• _Data to examine_
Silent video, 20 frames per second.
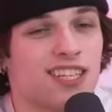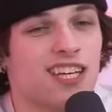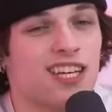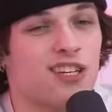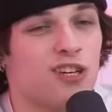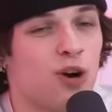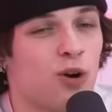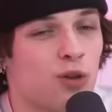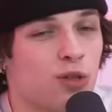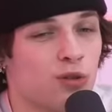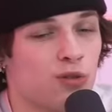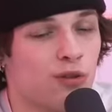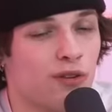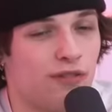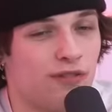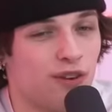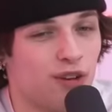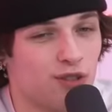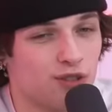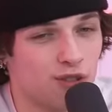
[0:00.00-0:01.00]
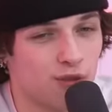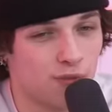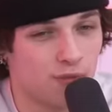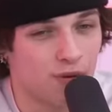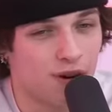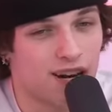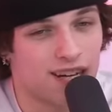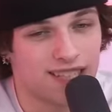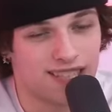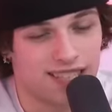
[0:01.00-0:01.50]
like go through a filter
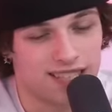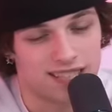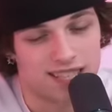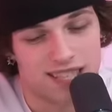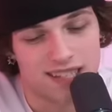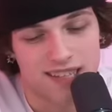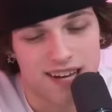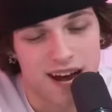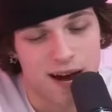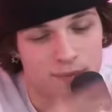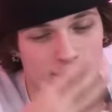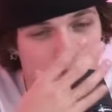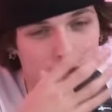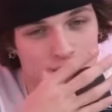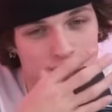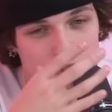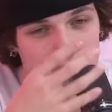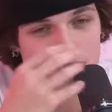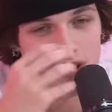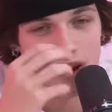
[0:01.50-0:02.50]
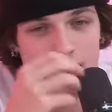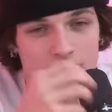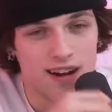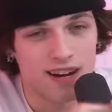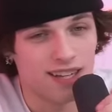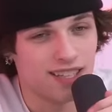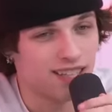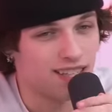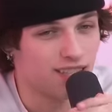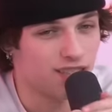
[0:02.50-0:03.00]
process, like up the straw,
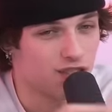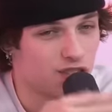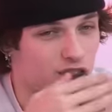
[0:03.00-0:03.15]
and then okay.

• _Exercise requirements_
Return the records exactly. Don't carry the pictures over.

• _Response box_
Silent video, 20 frames per second.
[0:00.00-0:01.00]
[0:01.00-0:01.50]
like go through a filter
[0:01.50-0:02.50]
[0:02.50-0:03.00]
process, like up the straw,
[0:03.00-0:03.15]
and then okay.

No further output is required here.